------ Entries supplied ------

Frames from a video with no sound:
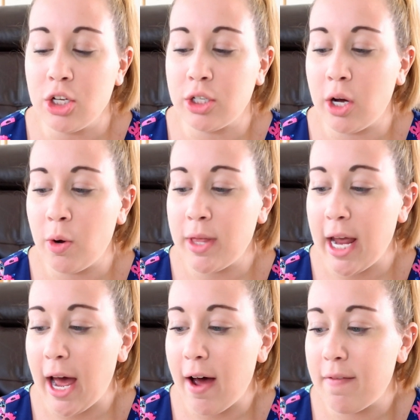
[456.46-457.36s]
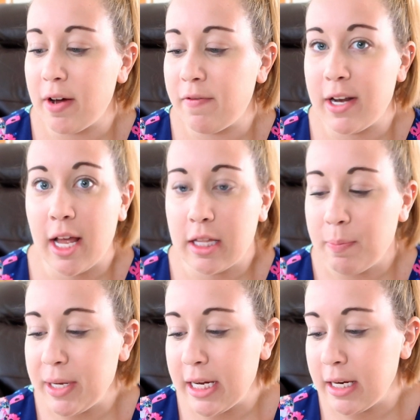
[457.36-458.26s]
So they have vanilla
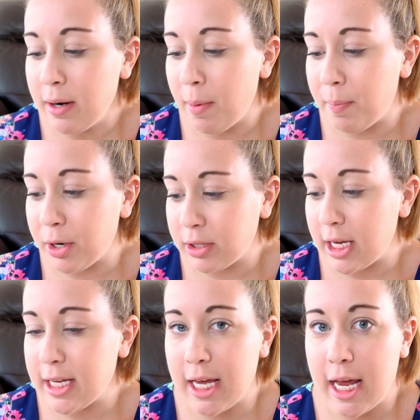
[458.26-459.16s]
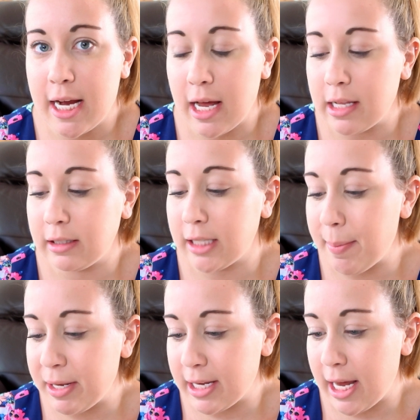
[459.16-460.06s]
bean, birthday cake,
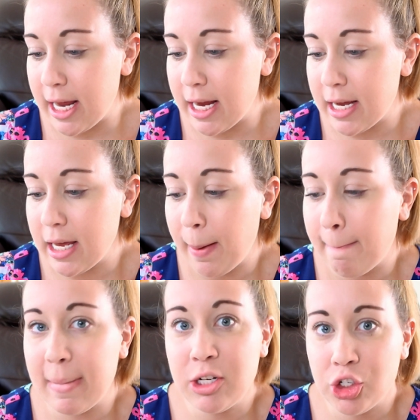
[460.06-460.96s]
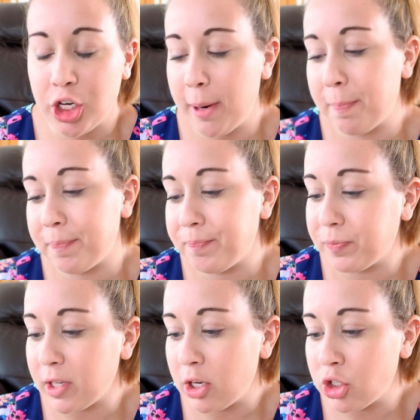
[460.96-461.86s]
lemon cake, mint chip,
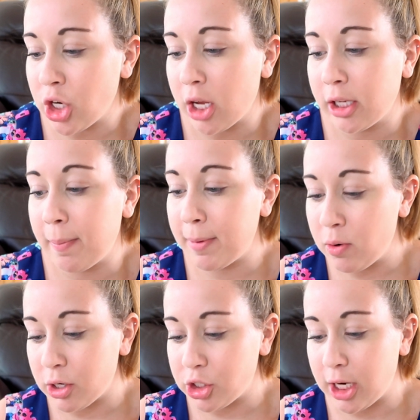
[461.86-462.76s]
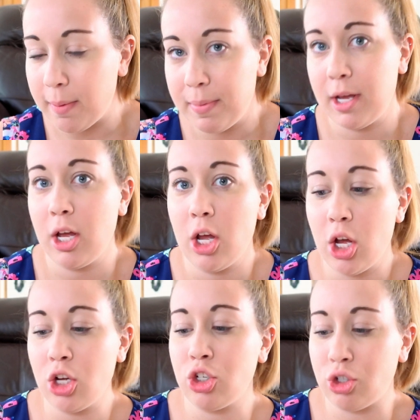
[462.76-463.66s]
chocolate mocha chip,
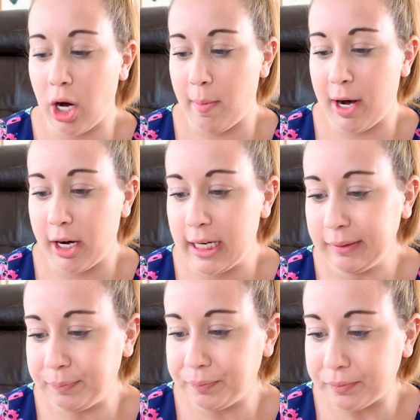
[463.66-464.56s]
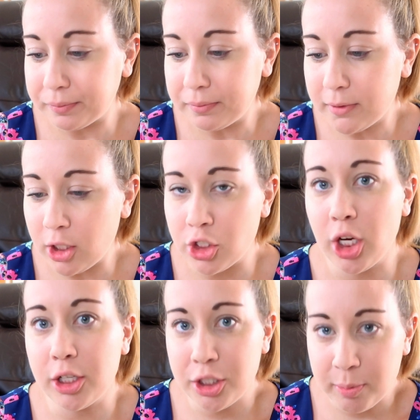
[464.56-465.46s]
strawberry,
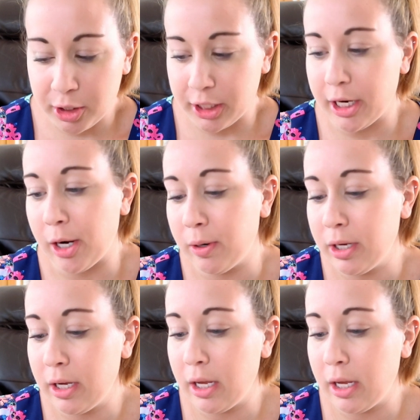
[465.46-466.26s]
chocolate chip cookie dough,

------
------ Entries supplied ------

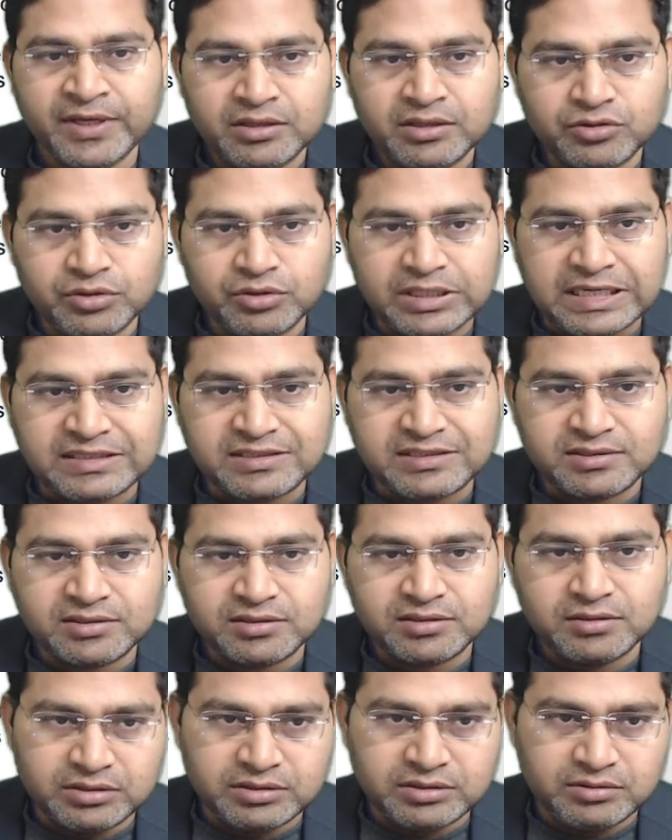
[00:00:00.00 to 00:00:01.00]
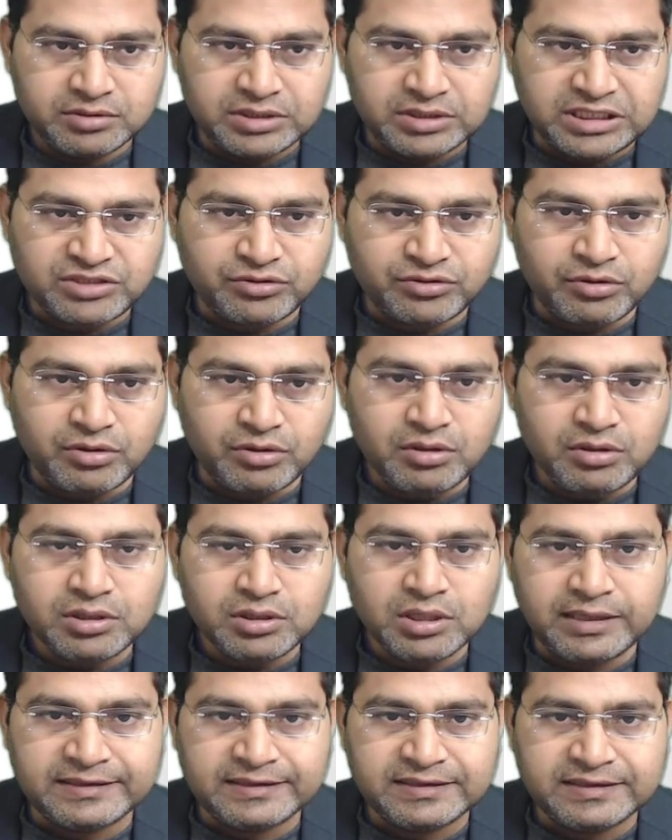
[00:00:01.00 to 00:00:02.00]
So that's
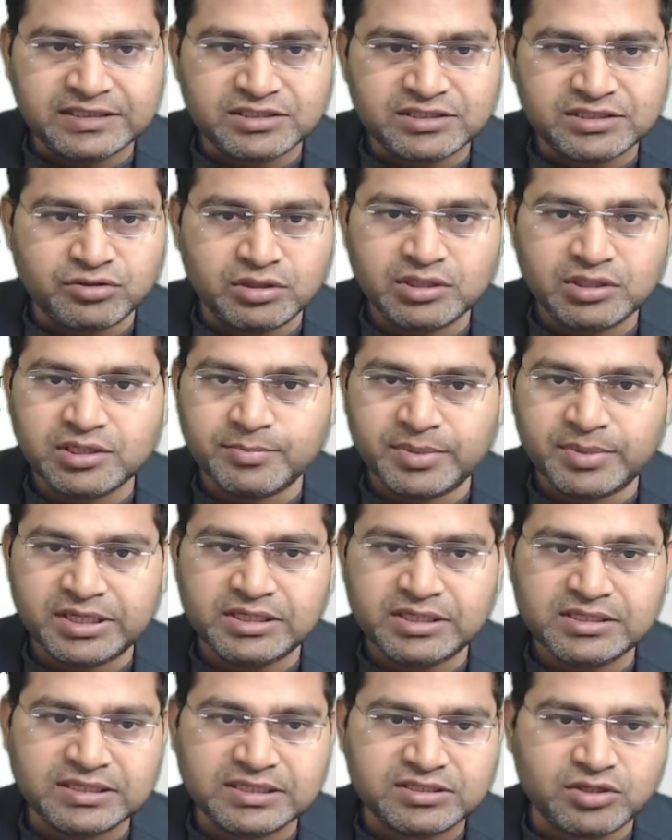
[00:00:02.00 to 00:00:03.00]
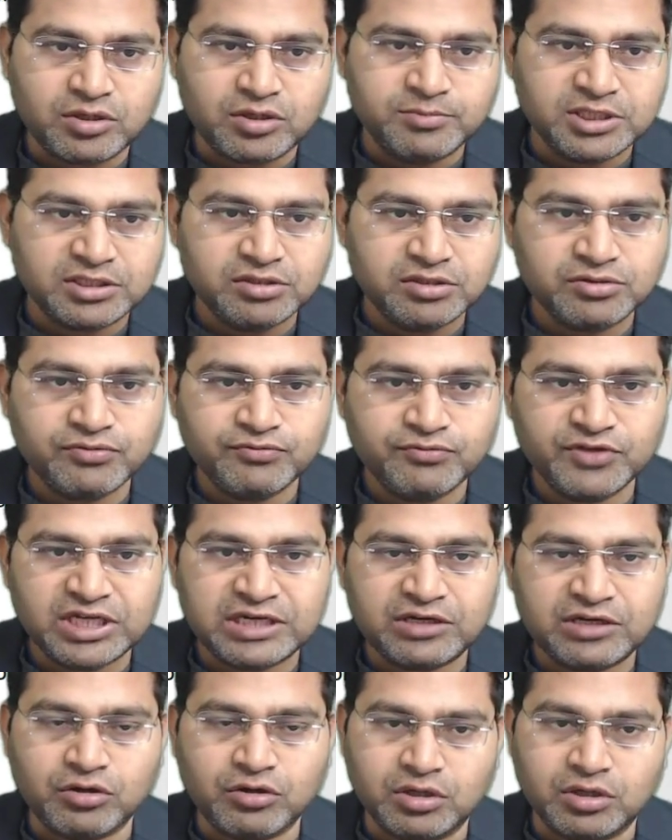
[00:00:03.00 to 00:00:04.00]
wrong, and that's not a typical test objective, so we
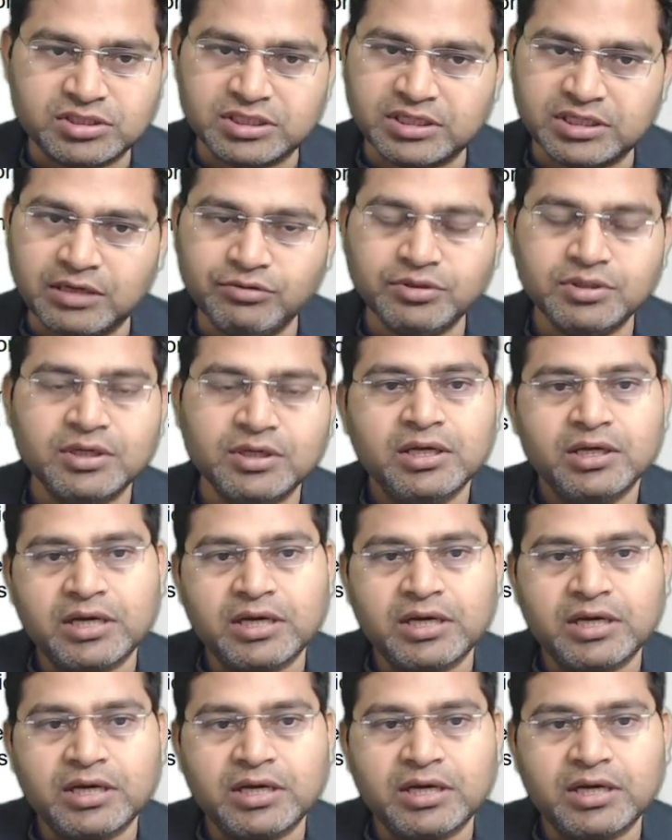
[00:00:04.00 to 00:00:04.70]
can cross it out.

------

*Task item*
Starting at the line with "Frames from a" in the entries above, write out every line exactly until the line with "[461.86-462.76s]" has been written. Include no pictures and nothing more.

*Output for this exercise*
Frames from a video with no sound:
[456.46-457.36s]
[457.36-458.26s]
So they have vanilla
[458.26-459.16s]
[459.16-460.06s]
bean, birthday cake,
[460.06-460.96s]
[460.96-461.86s]
lemon cake, mint chip,
[461.86-462.76s]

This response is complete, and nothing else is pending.